The adaptionist approach states that a greater general intelligence is demonstrated by a greater ability to adapt to new environments, particularly with insufficient resources. This approach raises a new debate on whether the intelligence of a system is in its ability to achieve results or in using the minimum output to do so. Similarly, the embodiment approach holds that intelligence is best understood by focusing on the modulation of the body-environment interaction. An intelligent system operates within the rules of its environment to produce optimal behavior.
More esoteric approaches include the cognitive architecture approach which develops requirements for human-level intelligence from the standpoint of cognitive functions such as knowledge and skill representation, reasoning and planning, perception and action, etc. Finally we have the mathematical approach which attempts to define intelligence based on the reward-achieving capability of a system. In this highly generalized approach, humans are not taken as a benchmark and are indeed far from maximally intelligent.
How Can We Test For AGI?
Given the difficulty in achieving a universal definition for AGI, it’s no surprise that developing a single test or metric for its presence is equally controversial. Further complicating matters is the importance of external environment in analyzing an AI’s behavior.
Numerous tests have been proposed beginning with the Turing Test put forth by Alan Turing in 1950. In this test, a machine passes if it is able to successfully imitate human conversation and fool an evaluator.

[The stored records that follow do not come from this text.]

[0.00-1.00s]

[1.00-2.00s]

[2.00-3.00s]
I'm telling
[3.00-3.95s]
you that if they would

A similar version, the Virtual Turing Test plays out the same scenario through avatars in a virtual world. A Text Compression Test challenges an AI to compress a text by recognizing and understanding patterns contained within.
There are also various tests challenging an AI or robot to accomplish human educational goals – graduate from an online university, graduate from a physical university, or win a Nobel Prize. Some of these clearly overshoot human-level intelligence as few humans are Nobel Prize winners. Practical tests have been put forth by those advocating for a pragmatic approach to AGI. The Coffee Test, proposed by Apple co-founder Steve Wozniak, asks whether an AI can enter an average American home and make a cup of coffee. Similarly, the Employment Test challenges an AI to hold down a human job.

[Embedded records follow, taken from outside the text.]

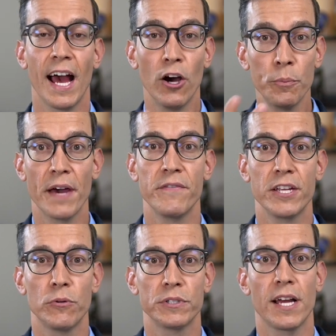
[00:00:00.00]
I hope that
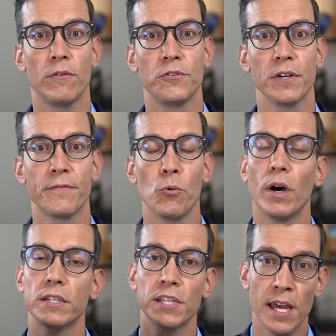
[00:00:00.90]
video was helpful. If it
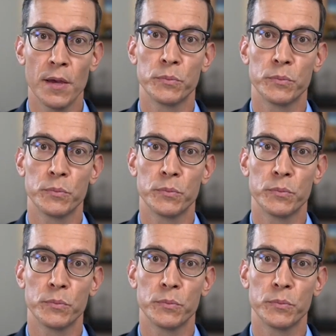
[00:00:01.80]
was,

While settling on a test for AGI is difficult, establishing a metric for partial progress toward AGI is exponentially more so. Practical tests have been proposed, such as putting an AI through elementary school or using the coffee test, but these can be easily gamed by systems designed with the test in mind. Some researchers suggest that it is fundamentally impossible to quantify progress toward AGI due to the principle of “cognitive synergy”. A fully functional AI maybe achieve 100% on a test while a 90% functional AI may only score 50% on the same test.
All-in-all, achieving AGI is an extraordinary undertaking and a far cry from the “AI” currently touted by start-ups and marketers. Developing a true artificial intelligence, and establishing it as such, is an ongoing challenge that continues to be hindered by difficulties devising definitions, metrics and tests. However, its inevitable arrival promises to herald a new era in human-machine interactions and perhaps force a redefinition of “intelligence” itself.